Exercise directions
Beginning with the line that contains "[00:00:01.55]", retype the entries below exactly, ending with the line that contains "[00:00:02.90]". Leave out any pictures.
----
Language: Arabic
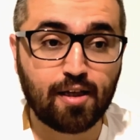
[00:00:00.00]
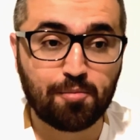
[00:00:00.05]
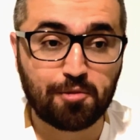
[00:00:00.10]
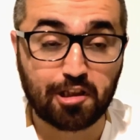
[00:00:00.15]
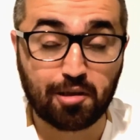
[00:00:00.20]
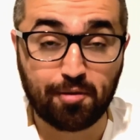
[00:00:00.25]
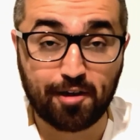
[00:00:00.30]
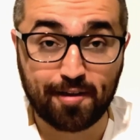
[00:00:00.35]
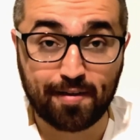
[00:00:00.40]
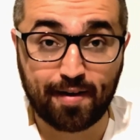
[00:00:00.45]

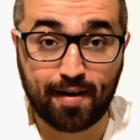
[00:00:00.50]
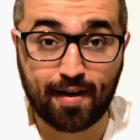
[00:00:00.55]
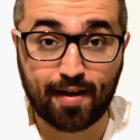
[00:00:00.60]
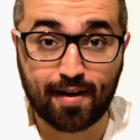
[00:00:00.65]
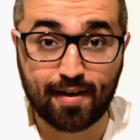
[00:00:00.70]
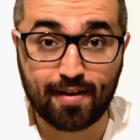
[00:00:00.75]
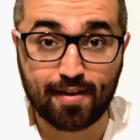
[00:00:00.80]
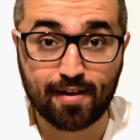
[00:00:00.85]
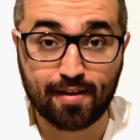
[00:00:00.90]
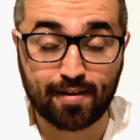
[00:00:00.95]
بطبيعة
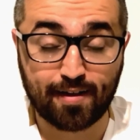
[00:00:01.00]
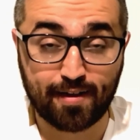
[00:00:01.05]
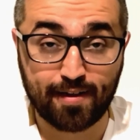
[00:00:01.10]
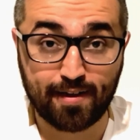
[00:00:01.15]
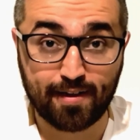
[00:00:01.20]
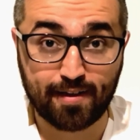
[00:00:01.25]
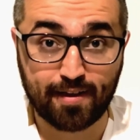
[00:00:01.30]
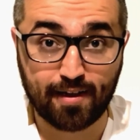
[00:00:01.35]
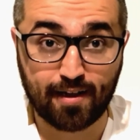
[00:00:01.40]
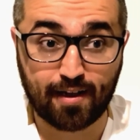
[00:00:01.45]
الحال رح
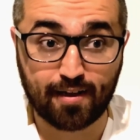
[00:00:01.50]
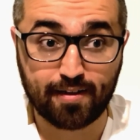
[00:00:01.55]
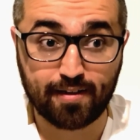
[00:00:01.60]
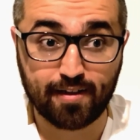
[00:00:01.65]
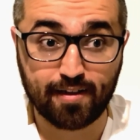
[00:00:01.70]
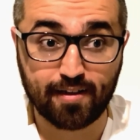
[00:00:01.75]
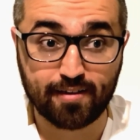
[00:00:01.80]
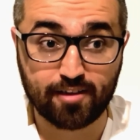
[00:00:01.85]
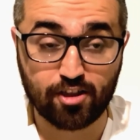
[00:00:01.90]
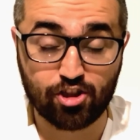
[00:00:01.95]
نحكي
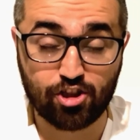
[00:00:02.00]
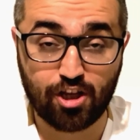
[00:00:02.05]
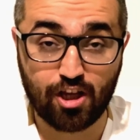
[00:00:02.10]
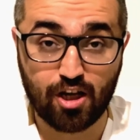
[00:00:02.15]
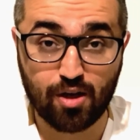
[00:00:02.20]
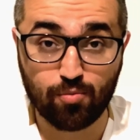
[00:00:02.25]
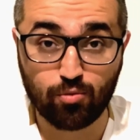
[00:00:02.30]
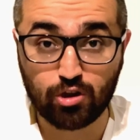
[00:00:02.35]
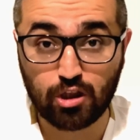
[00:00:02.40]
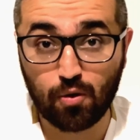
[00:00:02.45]
عن
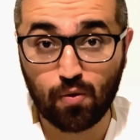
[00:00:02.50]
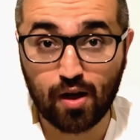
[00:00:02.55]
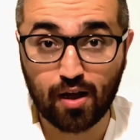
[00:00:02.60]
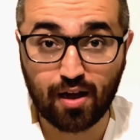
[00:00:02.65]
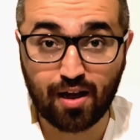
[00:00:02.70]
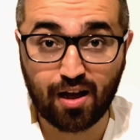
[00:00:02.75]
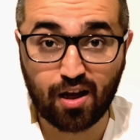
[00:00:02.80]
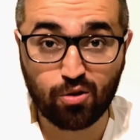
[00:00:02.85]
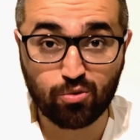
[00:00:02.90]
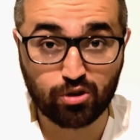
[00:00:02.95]
تشكيلة
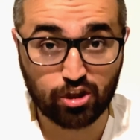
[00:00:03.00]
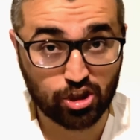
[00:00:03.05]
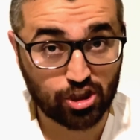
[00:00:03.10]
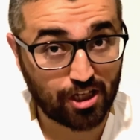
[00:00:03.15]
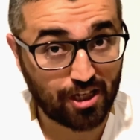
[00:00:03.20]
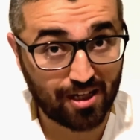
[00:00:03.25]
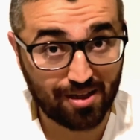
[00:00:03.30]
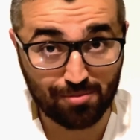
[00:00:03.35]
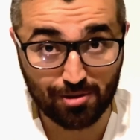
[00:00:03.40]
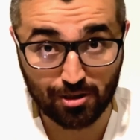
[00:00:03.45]
متوقعة
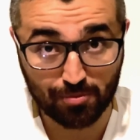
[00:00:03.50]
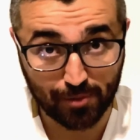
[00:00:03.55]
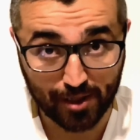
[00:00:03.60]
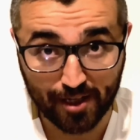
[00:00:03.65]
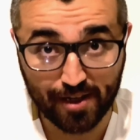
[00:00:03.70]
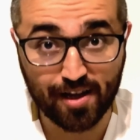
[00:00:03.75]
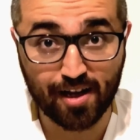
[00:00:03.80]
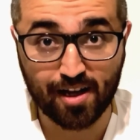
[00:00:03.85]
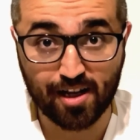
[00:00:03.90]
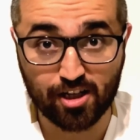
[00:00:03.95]
وتشكيلة
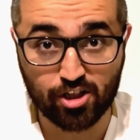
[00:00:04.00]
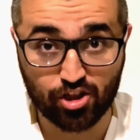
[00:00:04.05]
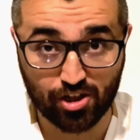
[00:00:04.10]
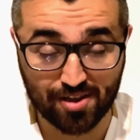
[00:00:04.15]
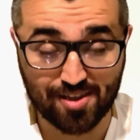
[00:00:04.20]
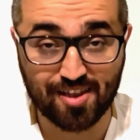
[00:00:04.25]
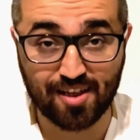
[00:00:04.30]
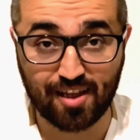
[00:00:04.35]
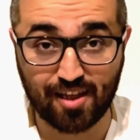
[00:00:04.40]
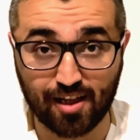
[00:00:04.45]
بتمناها
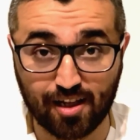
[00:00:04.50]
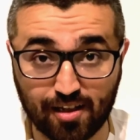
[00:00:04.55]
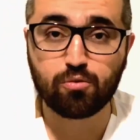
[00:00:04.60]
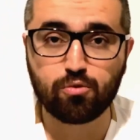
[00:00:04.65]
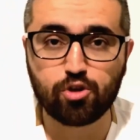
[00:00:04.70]
شخصيا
----
Solution to this exercise
[00:00:01.55]
[00:00:01.60]
[00:00:01.65]
[00:00:01.70]
[00:00:01.75]
[00:00:01.80]
[00:00:01.85]
[00:00:01.90]
[00:00:01.95]
نحكي
[00:00:02.00]
[00:00:02.05]
[00:00:02.10]
[00:00:02.15]
[00:00:02.20]
[00:00:02.25]
[00:00:02.30]
[00:00:02.35]
[00:00:02.40]
[00:00:02.45]
عن
[00:00:02.50]
[00:00:02.55]
[00:00:02.60]
[00:00:02.65]
[00:00:02.70]
[00:00:02.75]
[00:00:02.80]
[00:00:02.85]
[00:00:02.90]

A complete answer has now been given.